Association of Gln223Arg Polymorphism of the Leptin Receptor with Hypertensive Left Ventricular Hypertrophy

Abstract

This study was aimed to determine whether the leptin receptor Gln223Arg polymorphism has an effect on plasma leptin levels and left ventricular hypertrophy in hypertension. The genotypes and allelic frequencies of the leptin receptor Gln223Arg were examined using the polymerase chain reaction and restriction fragment length polymorphism in 190 hypertensive patients and 88 healthy controls. Logarithmic (log) transformation of the plasma leptin level was carried out before performing comparison and regression analysis. The values of log(plasma leptin levels) in the hypertensive patients were higher than those of controls and they were higher in hypertensive patients with left ventricular hypertrophy than those without it (P < 0.05).

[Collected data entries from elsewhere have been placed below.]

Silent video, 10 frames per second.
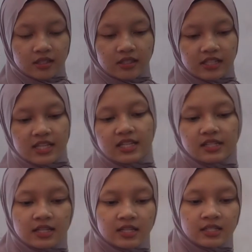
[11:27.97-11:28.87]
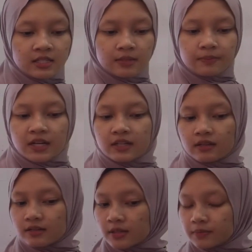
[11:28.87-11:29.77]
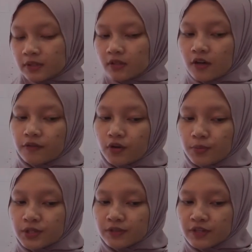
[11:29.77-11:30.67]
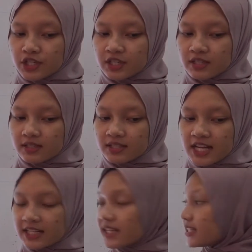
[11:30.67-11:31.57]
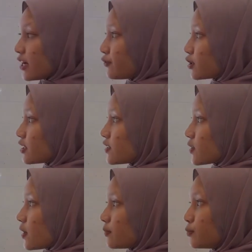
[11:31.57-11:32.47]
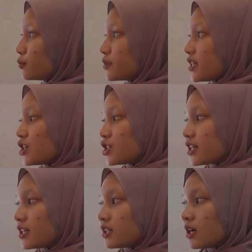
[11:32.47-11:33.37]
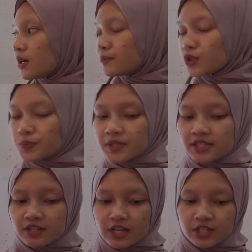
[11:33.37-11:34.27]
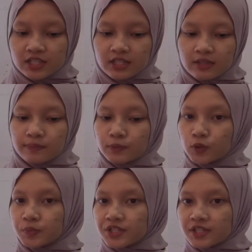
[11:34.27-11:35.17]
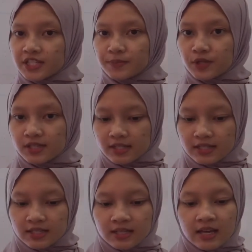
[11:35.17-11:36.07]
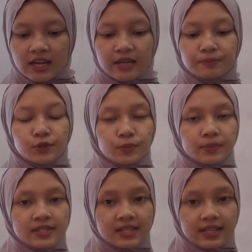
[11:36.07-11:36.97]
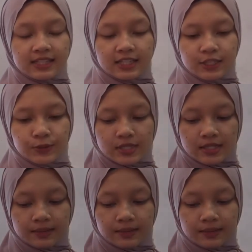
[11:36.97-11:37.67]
This is my example of observation checklist. I focus on pupils' action, pupils' reaction, pupils' responses, and pupils' attitudes.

The genotype (AA, AG, and GG) distribution of Gln223Arg polymorphism was 6.8, 33.8, and 59.4% in hypertensive patients with left ventricular hypertrophy, 4.3, 27.6, and 68.1% in patients without left ventricular hypertrophy, and 2.3, 26.1, and 71.6% in the controls, respectively. A significant difference was found among these three groups (P < 0.05). The frequency of allele A was higher in patients with left ventricular hypertrophy than in patients without it (23.6 vs. 18.1%; P < 0.05). Log(plasma leptin levels) and left ventricular mass index were higher in patients with the AA genotype than those with the AG or GG genotype in hypertensive patients (P < 0.05). In multivariate regression analysis, the AA genotype as an independent predictor had statistically significant effects on the left ventricular mass index. Our results suggest that the Gln223Arg polymorphism of the leptin receptor is significantly associated with plasma leptin levels and left ventricular hypertrophy in hypertension.